Mes derniers dix ans de travail dans la danse ont toujours été liés à un choix particulier de musique - souvent avec des musiciens sur scène - et je n'ai jamais considéré la musique comme un appui, mais comme une partie intégrante du spectacle, au même titre que la lumière, le décor ou le mouvement, chaque élément étant de la même extrême importance dans l'expression théâtrale.

"Les Sequenzas" de Berio et le "Cantus Planus" de Castiglioni sont simplement des choix dûs aux grandes émotions que j'ai éprouvées lors de concerts donnés par Contrechamps, deux oeuvres qui me parlent de façon différente. Avec "Sequenzas", j'aimerais traiter le corps comme un prolongement de l'instrument dont la théâtralité se crée simplement avec le geste. Dans "Cantus Planus", l'élément littéraire est très important, d'autant plus qu'il est basé sur des poèmes d'Angelus Silesius, un très grand mystique et un très grand poète.

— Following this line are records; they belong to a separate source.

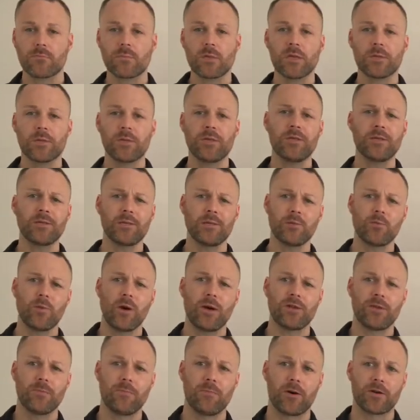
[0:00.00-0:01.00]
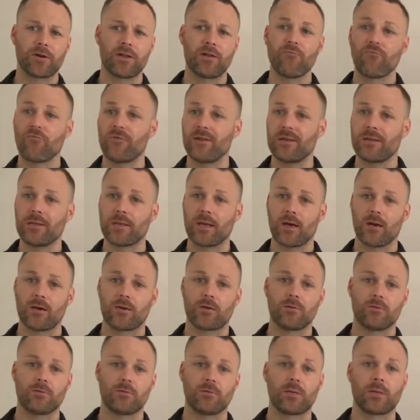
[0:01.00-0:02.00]
So this is where the body
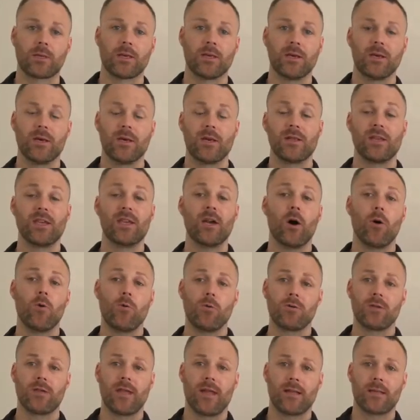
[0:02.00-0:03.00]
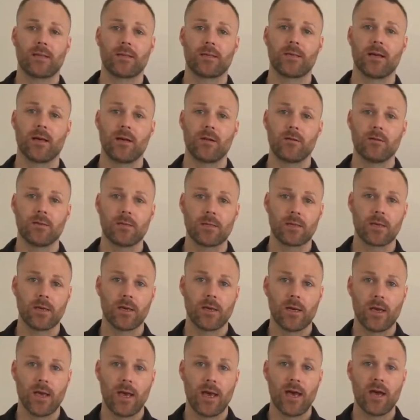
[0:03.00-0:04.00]
recycles the old dead cells
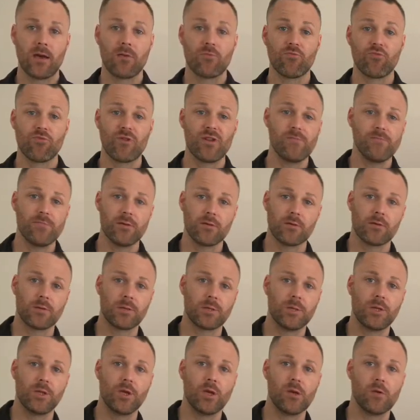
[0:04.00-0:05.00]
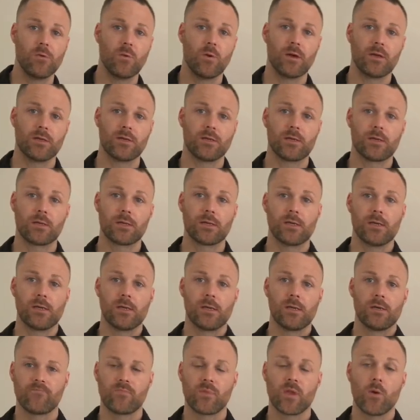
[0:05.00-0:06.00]
and rebuilds new ones.
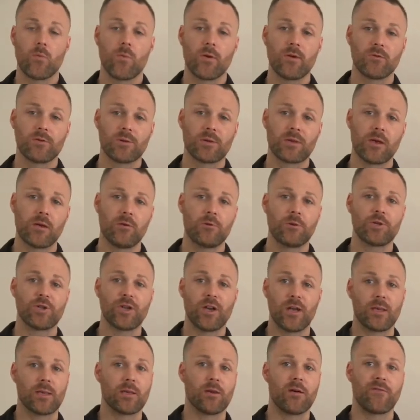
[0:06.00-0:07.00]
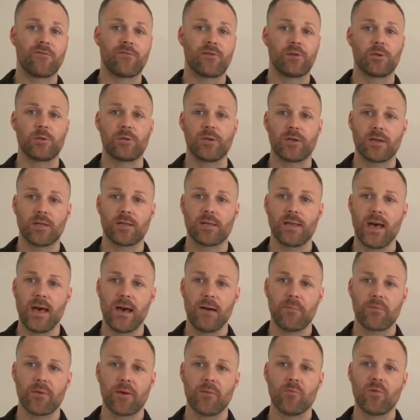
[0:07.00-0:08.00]
We also shut off the sugar
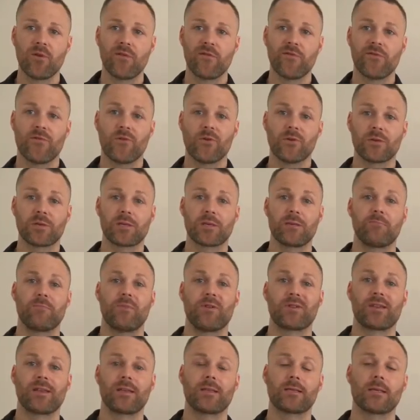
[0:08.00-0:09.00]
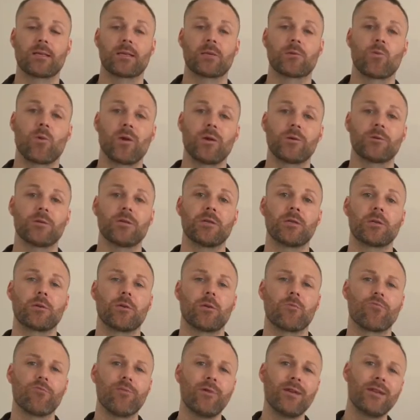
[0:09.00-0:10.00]
tap and we force the body to switch
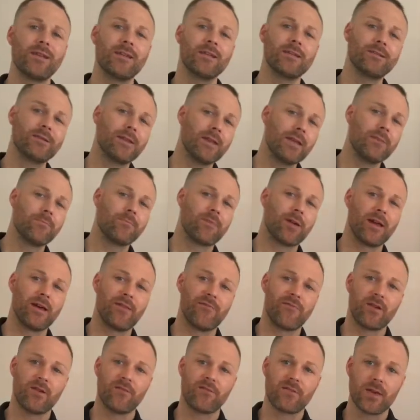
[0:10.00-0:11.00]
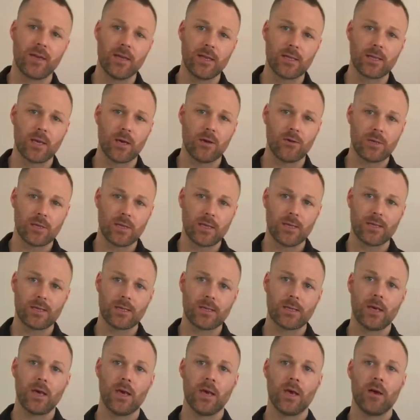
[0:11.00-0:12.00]
into a really deep level of
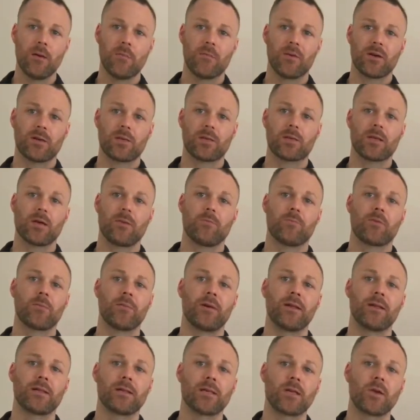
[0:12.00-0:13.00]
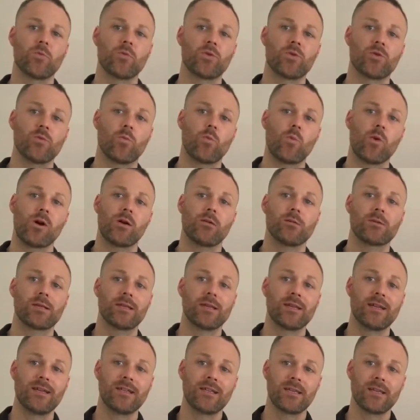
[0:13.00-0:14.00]
ketosis by supplementing with the world's
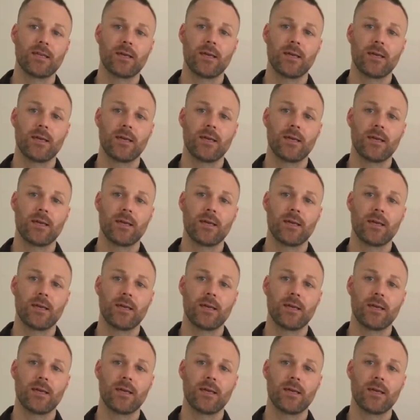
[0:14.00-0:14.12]
leading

Pour moi le travail chorégraphique est le résultat d'une réflexion sur un thème, d'une façon de penser, d'un dialogue avec des danseurs, de suggestions de ma part et de la leur, d'écoute, de moments vides. C'est une manière de parler, d'échanger, d'être. C'est pourquoi je donne une importance très grande au choix des danseurs. Non pas comme exécutants de pas de danse mais comme collaborateurs d'une recherche, non seulement dans le sens chorégraphique, mais aussi dans le sens humain. On entreprend chaque fois un voyage ensemble où tout est à découvrir.